Let's start off with one huge assumption. This thing works well, is delivered on time, generates clean code, looks and feels like the Windows Burland stuff with enough Linux enhancements to attract new users. It should also generate KDE code with deep integration down to the KOffice and Panel applet level. Ohh... and it should mostly be compatible with The Windows software.
This is a tall order but is pretty much what has been promised and Burland has a habit of delivering. Under that scenario who would use this?
1. The Veteran Open Source/Free Software developer. Maybe but only if he has a day job that requires it. His real work will still be done in a plane text editor with GDB and GCC on call.
2. The New OSS/Free developer. Not him either. He hasn't got any money and cares enough about Free software to use KDEvelop.
3. The Commercial developer with eyes on Linux. Yes. They want to deliver salable stuff quickly.
4. The Internal corporate developer ( I.e. Burland's real market ). These people will use this in disproportionately large numbers. They will port legacy apps on limited function desktops to Linux and reduce maintenance headaches. They will develop in Linux and deliver across platforms.
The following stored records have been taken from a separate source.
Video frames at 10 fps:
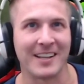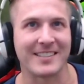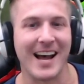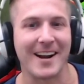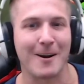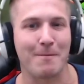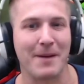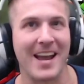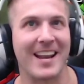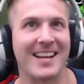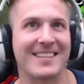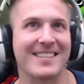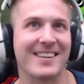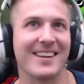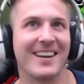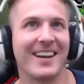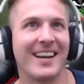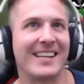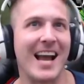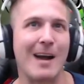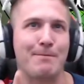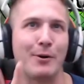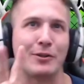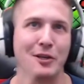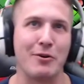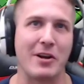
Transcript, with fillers: a tiger panties. Yeah, I pulled two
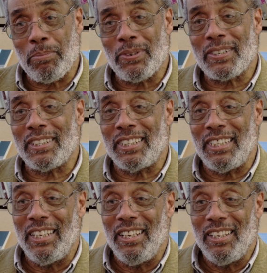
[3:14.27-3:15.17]

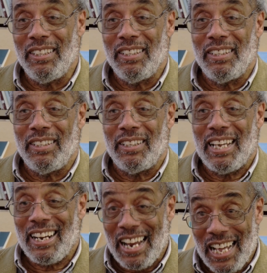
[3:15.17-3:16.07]
Berkeley
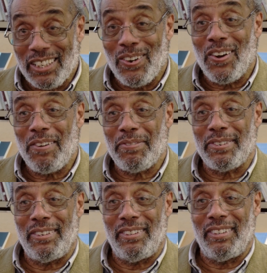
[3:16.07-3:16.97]
had a lot to
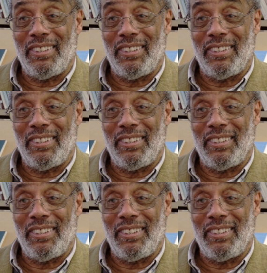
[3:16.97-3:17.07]
offer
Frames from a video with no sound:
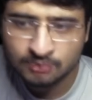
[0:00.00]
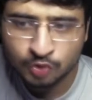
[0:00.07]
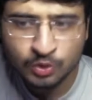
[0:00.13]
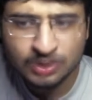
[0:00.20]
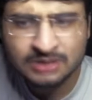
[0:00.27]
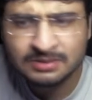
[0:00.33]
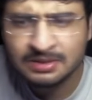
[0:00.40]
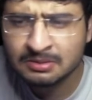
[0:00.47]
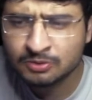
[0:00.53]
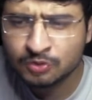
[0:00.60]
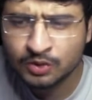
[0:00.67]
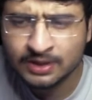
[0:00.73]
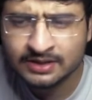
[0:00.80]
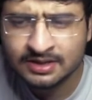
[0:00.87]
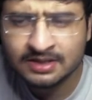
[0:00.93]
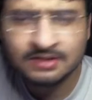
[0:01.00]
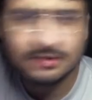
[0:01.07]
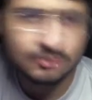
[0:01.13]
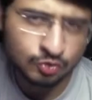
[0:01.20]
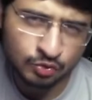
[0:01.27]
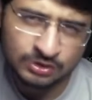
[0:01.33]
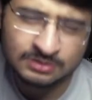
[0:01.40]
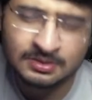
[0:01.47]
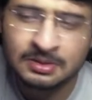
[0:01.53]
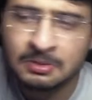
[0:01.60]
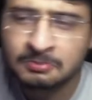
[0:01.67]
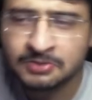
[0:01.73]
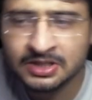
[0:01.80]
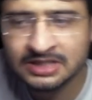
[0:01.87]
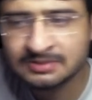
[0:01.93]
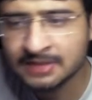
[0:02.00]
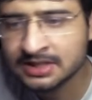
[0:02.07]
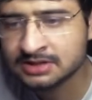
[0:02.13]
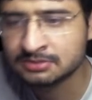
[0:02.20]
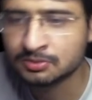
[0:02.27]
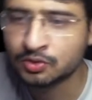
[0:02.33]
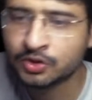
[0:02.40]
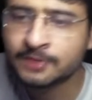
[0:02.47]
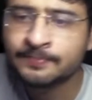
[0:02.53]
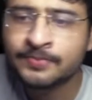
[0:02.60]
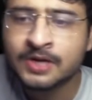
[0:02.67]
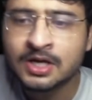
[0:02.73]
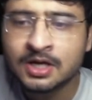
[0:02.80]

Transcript: 2 is minimum, 2 and 3, 2 is minimum, 3 is maximum, okay.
5. Shareware author. Burland hinted at a desire to get it's support libraries included in popular distributions. If this happens then even junior developers will be able to deliver very small applications that are still fairly complex.
Will this make money ? My guess is that Burland will achieve a clear profit on it's Linux venture before even some companies that came before. This includes Corel. However Corel may have larger overal revenue in the long run.
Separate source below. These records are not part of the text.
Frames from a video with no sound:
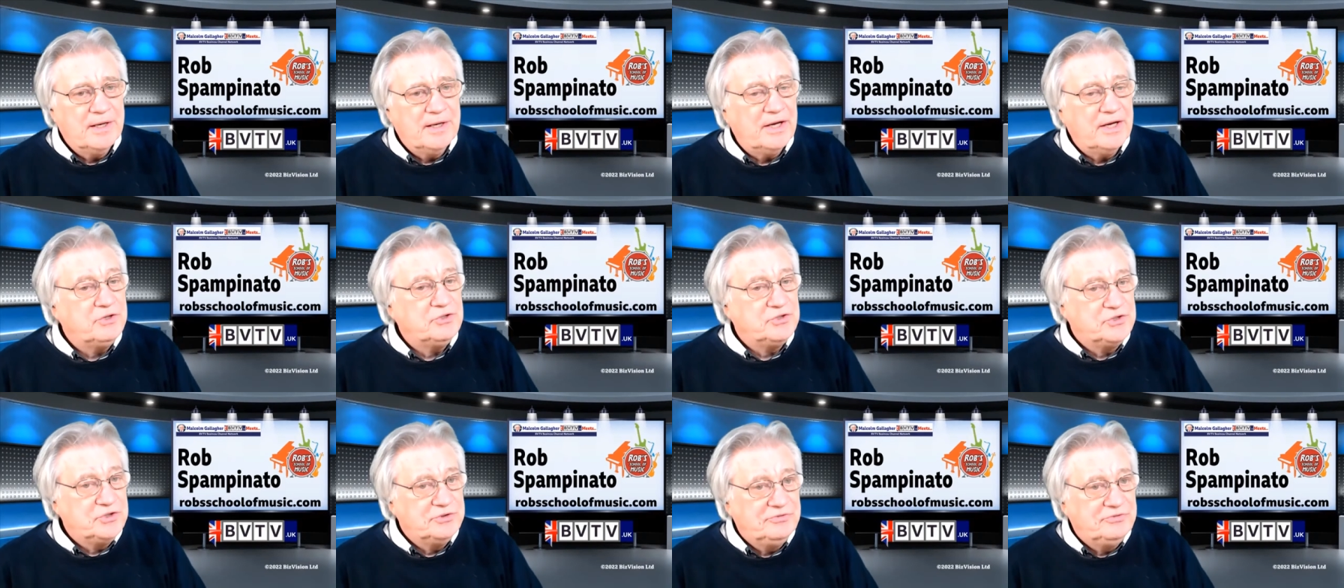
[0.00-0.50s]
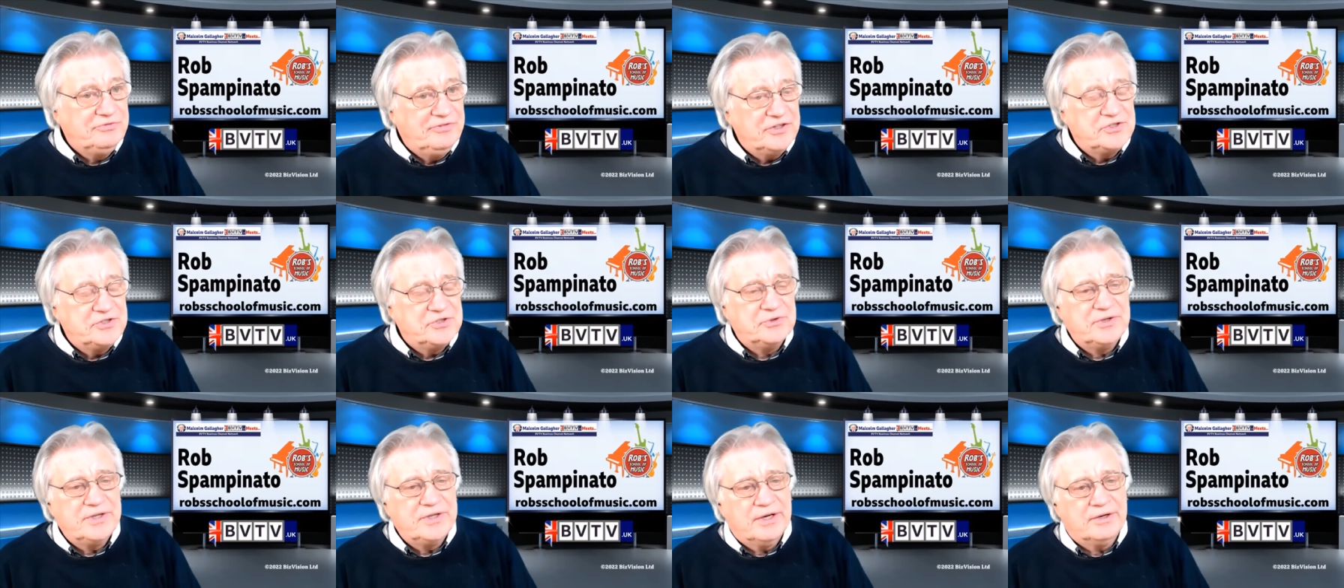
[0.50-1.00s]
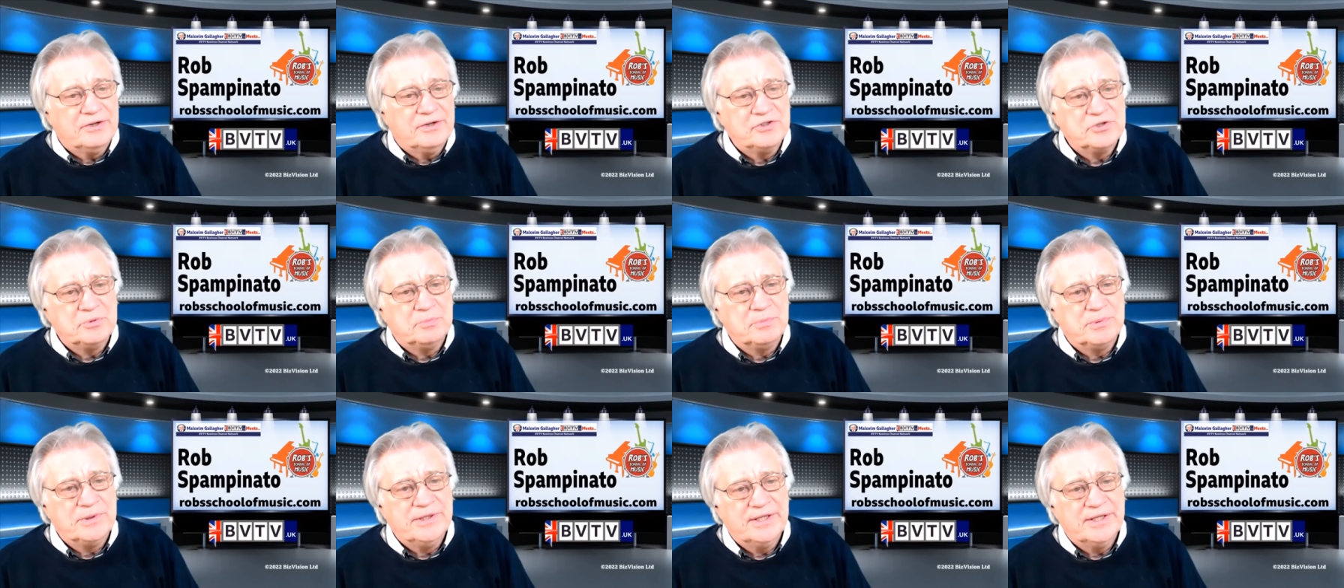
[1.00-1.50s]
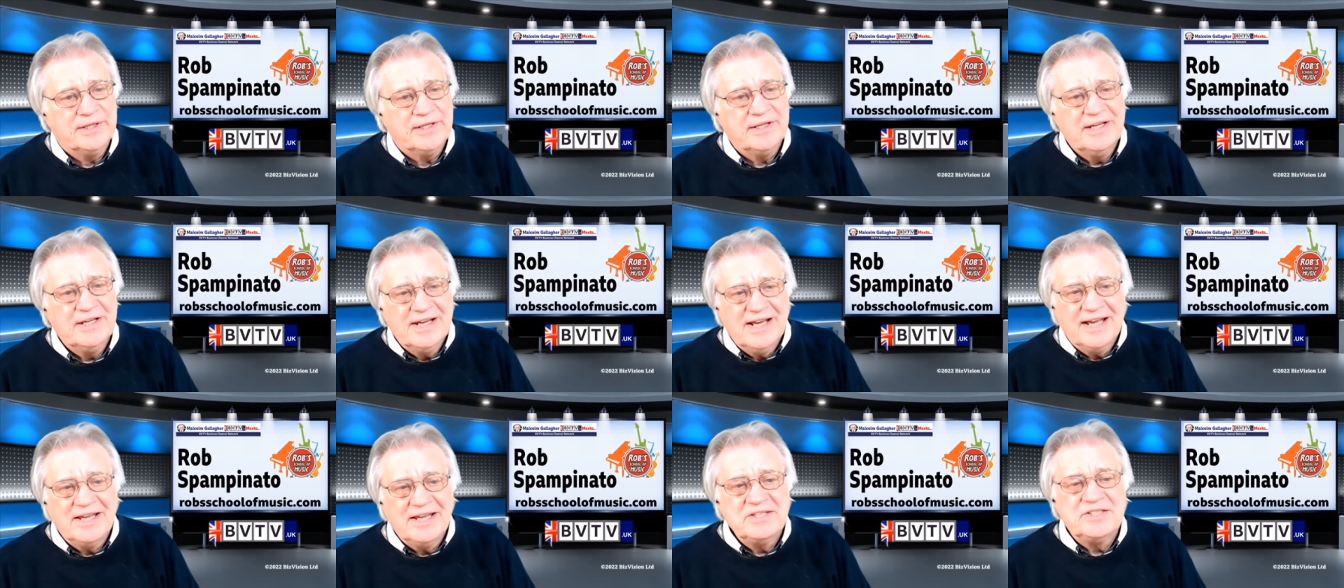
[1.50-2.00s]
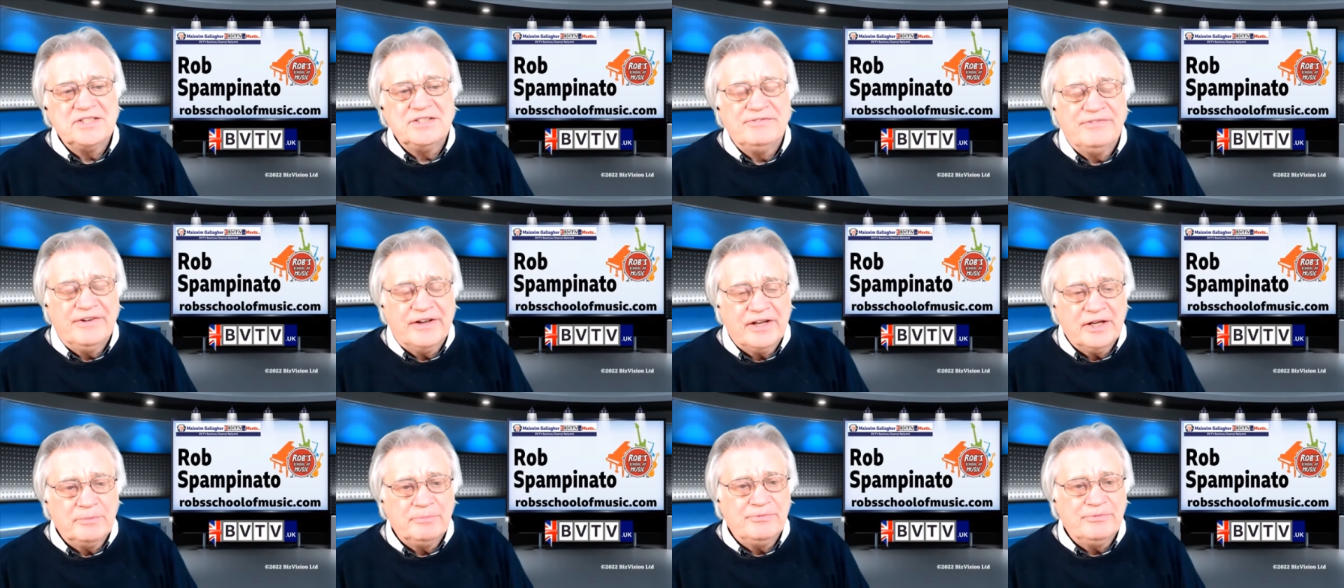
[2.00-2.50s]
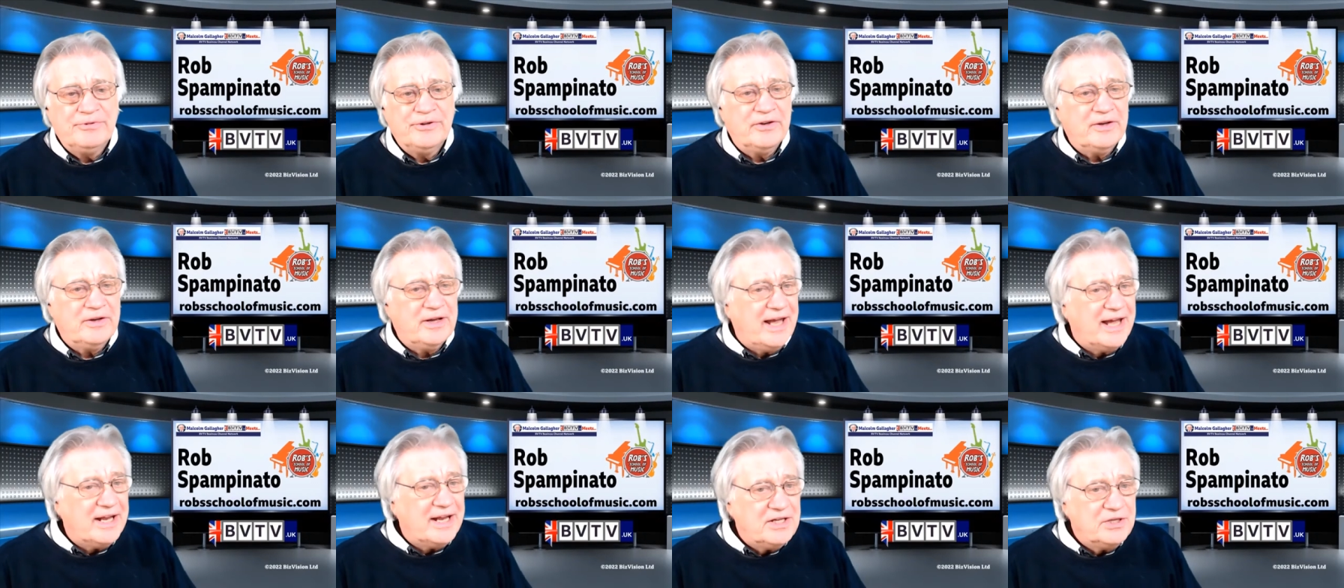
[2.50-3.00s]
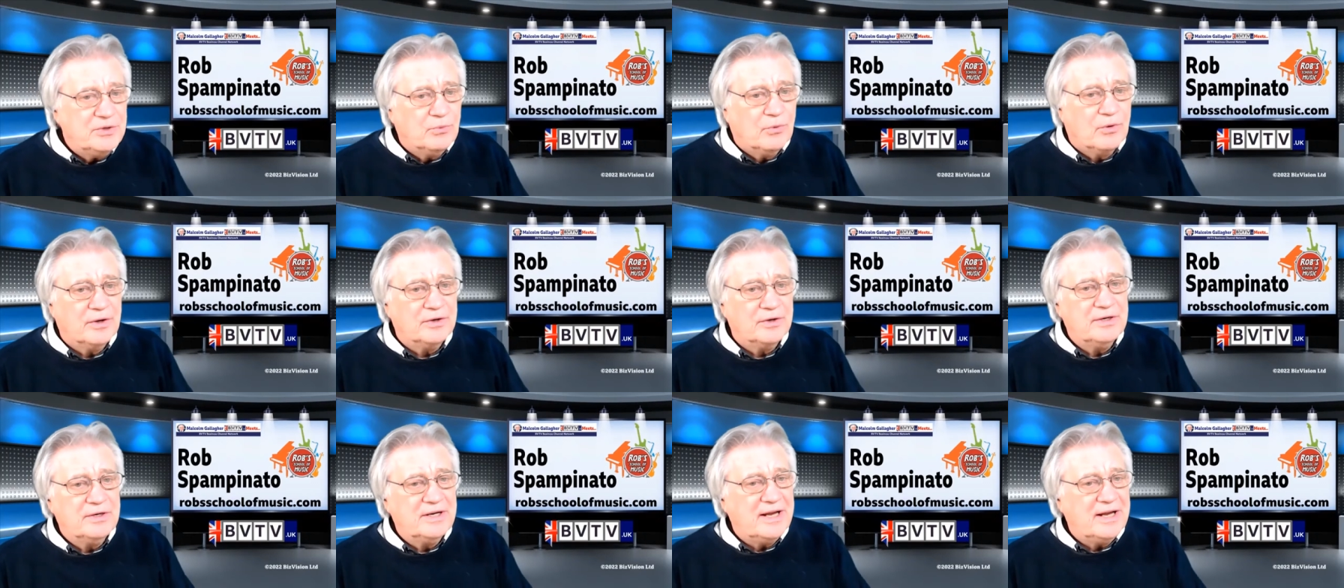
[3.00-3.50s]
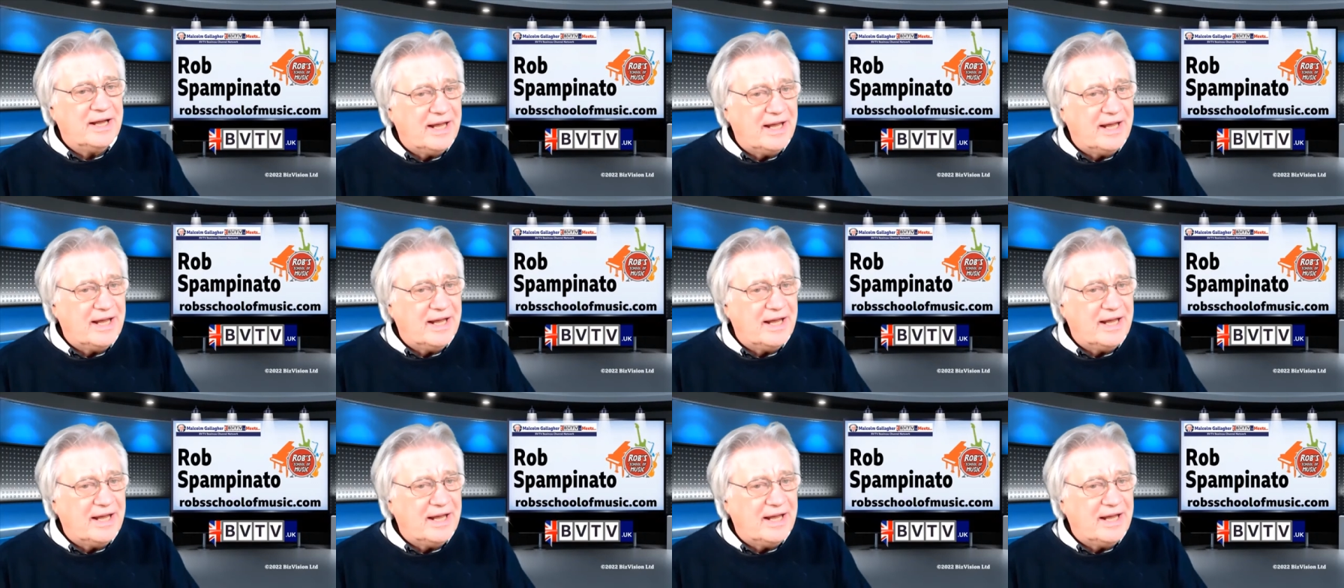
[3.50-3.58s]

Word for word: a true visionary entrepreneur, has developed for anyone,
--= Isn't it surprising how badly I spell ?
This story, about Borland's upcoming Delphi for Linux, has drawn a very clear line in the sand between introverted Linux zealots and the people who are going to move Linux forward. I see endless responses like "Bah! I can just use gcc!" and "Only fools would use a RAD environment! Real Linux programmers will keep using gcc and an Emacs-based IDE."
A fantastic--maybe the best--compiler and GUI development system is coming to Linux and we should ignore it? We should keep flogging ourselves until we remember that UNIX is The Only Way? What is happening here is that an elitist crowd with a confused agenda is suddenly being confronted with the painful truth that Linux development software is far, far behind what has been available for some other systems. This realization needs to be embraced, or we can never advance. We can only fool ourselves for so long.
And, you know, this may make Linux difficult to differentiate from Windows. But hasn't that been the plan all along? I mean, we could have been devoting energies to desktop environments that aren't re-workings of Windows, right?